Newly-elected Liberal Democratic Party (LDP) boss Taro Aso is virtually certain to become Japan's next prime minister succeeding outgoing Yasuo Fukuda, as his party controls the lower house of the parliament.
Taro Aso, newly elected president of Japan's ruling Liberal democratic Party (LDP), attends a news conference after his election in Tokyo, capital of Japan, September 22, 2008. Taro Aso was elected LDP's party chief on Monday. [Ren Zhenglai/Xinhua]
But what remains uncertain is how will the outspoken Aso steer the government out of political and economic predicaments.
Japan's economy is hurt by high prices of energy and raw materials and a global economic recession led by the United States. Aso has indicated that he will put priority to spur the economy within three years through a proactive fiscal policy.
To achieve the bold target, he said he would be "flexible" about balancing the budget in 2011 and revealed enthusiasm about increasing government spending.
He said he will stick to the promise the earlier government has made to increase the government's funding on pension. He aimed at doubling the consumption tax, which now is set at a flat five percent, to cover the rising welfare costs in one the world's most aging societies.
But raising the consumption tax is a politically sensitive move and he recently said he would not heighten the tax until the economy improves.

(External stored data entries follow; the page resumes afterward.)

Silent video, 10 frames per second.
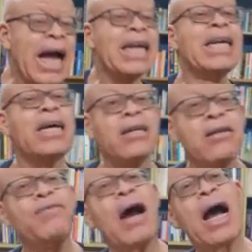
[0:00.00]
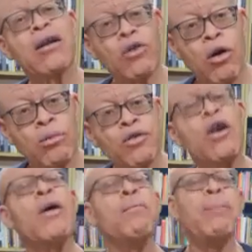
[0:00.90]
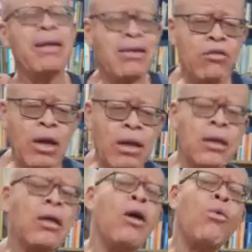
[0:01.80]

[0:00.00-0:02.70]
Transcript: and negative outcomes, particularly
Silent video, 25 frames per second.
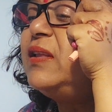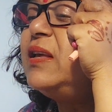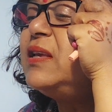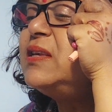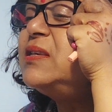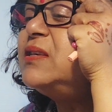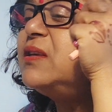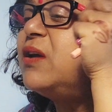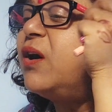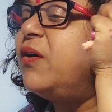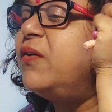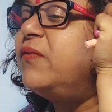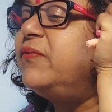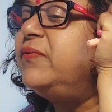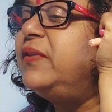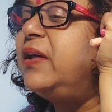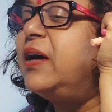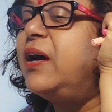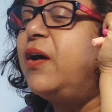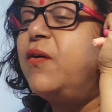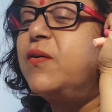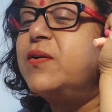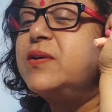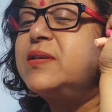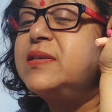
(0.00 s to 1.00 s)
of the
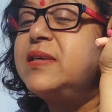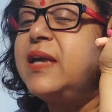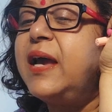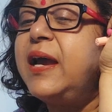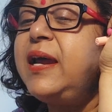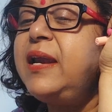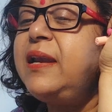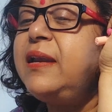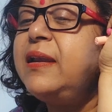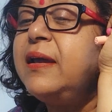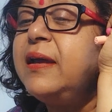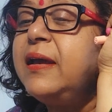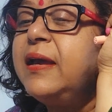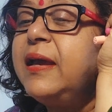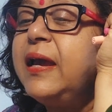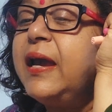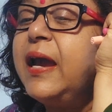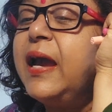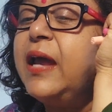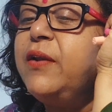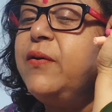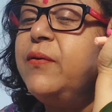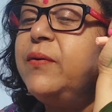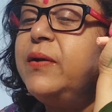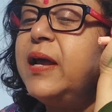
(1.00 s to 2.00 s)
oxide
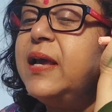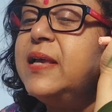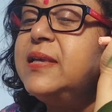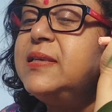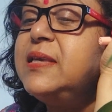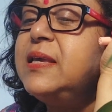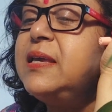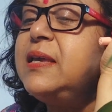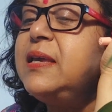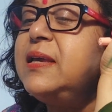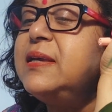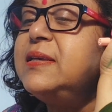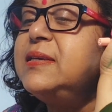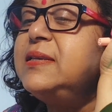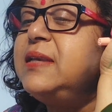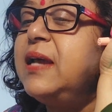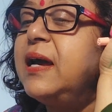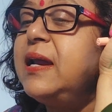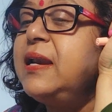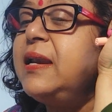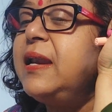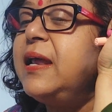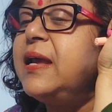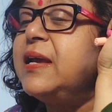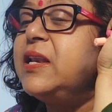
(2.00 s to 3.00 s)
anodizing is
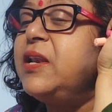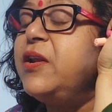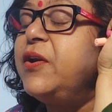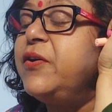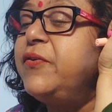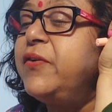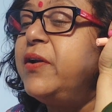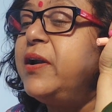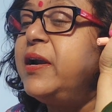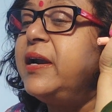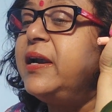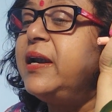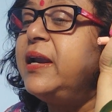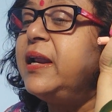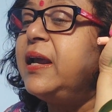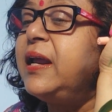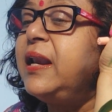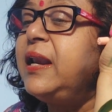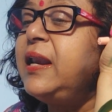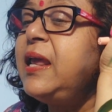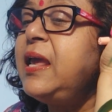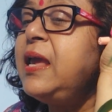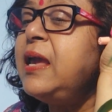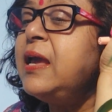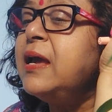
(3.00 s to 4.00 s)
done
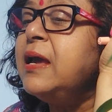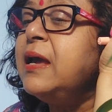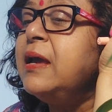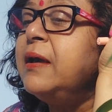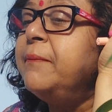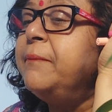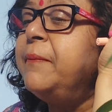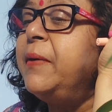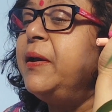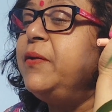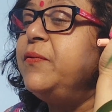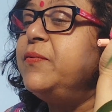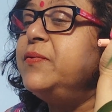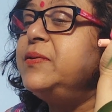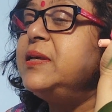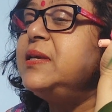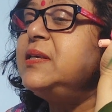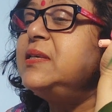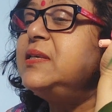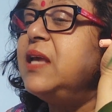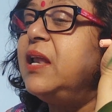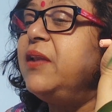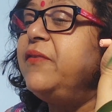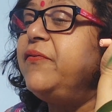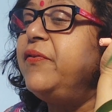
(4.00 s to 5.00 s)
electrolytically by using
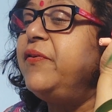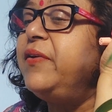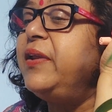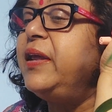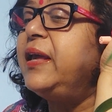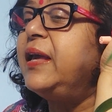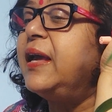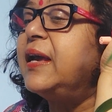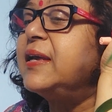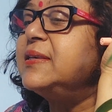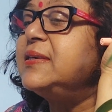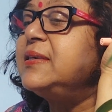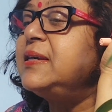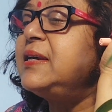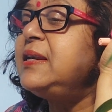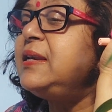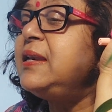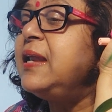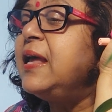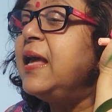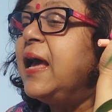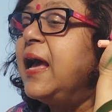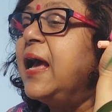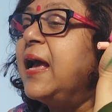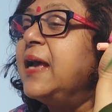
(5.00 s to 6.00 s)
sulfuric acid
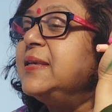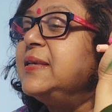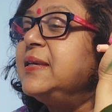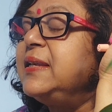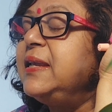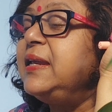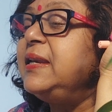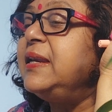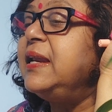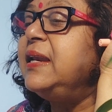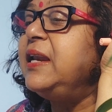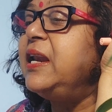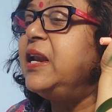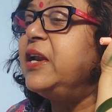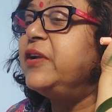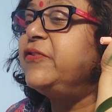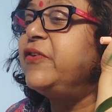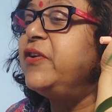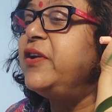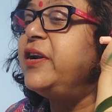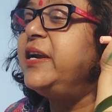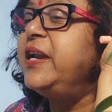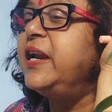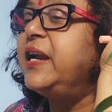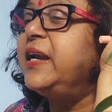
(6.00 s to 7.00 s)
in an
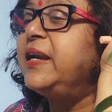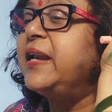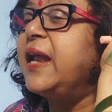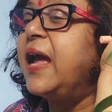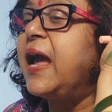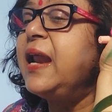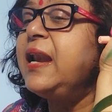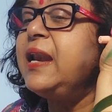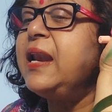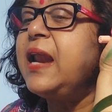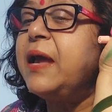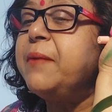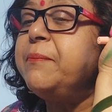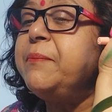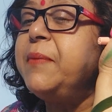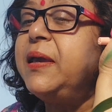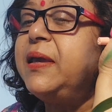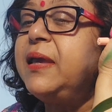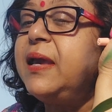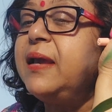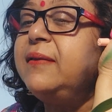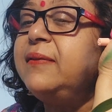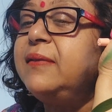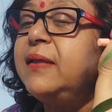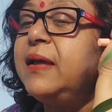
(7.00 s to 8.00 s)
electrolytic tank and
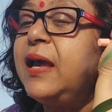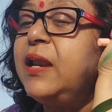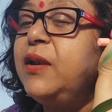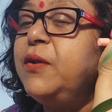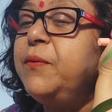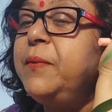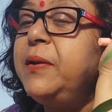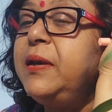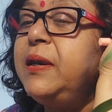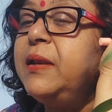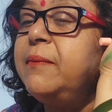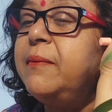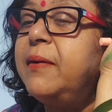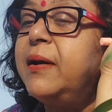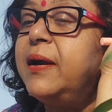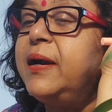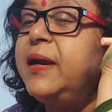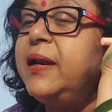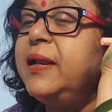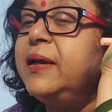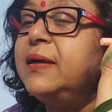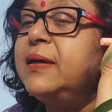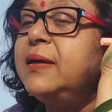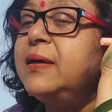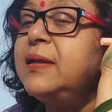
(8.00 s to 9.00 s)
making the aluminium
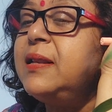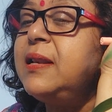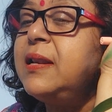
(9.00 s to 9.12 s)
article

However, Aso is yet to roll out a concrete plan on how to bail out the Japanese economy amid a world economic slowdown and how to deal with the embarrassment of a relatively insufficient young work force, who pay most of the tax.
The opposition Democratic Party of Japan (DPJ), which won a majority in the upper house in July last year, is demanding the election for the lower house, which has the final say, be held immediately.
Japanese constitution allows the prime minister to call the election any time before next September.
But calling such elections could be risky for the LDP, who have governed Japan for more than half a century but are losing public trust over the scandal of pension funds and discontent over many other issues.
The LDP now take up two thirds of the seats in the lower chamber and can have the prime minister's decisions forcibly approved in the house, even if they are blocked in the upper house.
Local press said the key point in the next lower house election is which party, the LDP or the DPJ, will become the largest force in the 480-member lower house. The LDP and New Komeito aim to grab at least 241 seats to maintain the coalition's majority.
Aso's party faces a life-or-death situation in the election as it will reveal the people's hearts toward the party, the Yomiuri Shimbun's editorial read Tuesday.
Speculation is growing that Aso may dissolve the lower house as early as October 26 to call a general election, as he now garnered a 59 percent support in a recent Yomiuri Shimbun opinion survey. The launch of a new Cabinet usually boosts support rates and would benefit the LDP-New Komeito ruling bloc if an election is held immediately.
Aso is known for his blunt comments on domestic and foreign policies. He had said visiting the Yasukuni Shrine is a domestic issue and must not create diplomatic tension with China and South Korea. But he refused to say whether he would visit the shrine or not.
In his most recent publication, "An Extraordinary Japan", he says China's development as a major economic power is "favorable" and bilateral relations must overcome the past with a focus on "reconciliation and cooperation".
A former foreign minister, Aso is likely to remain objective and in tune with public opinion. Foremost, he had to prioritize domestic issues over foreign policies, according to a report by the Congressional Research Service.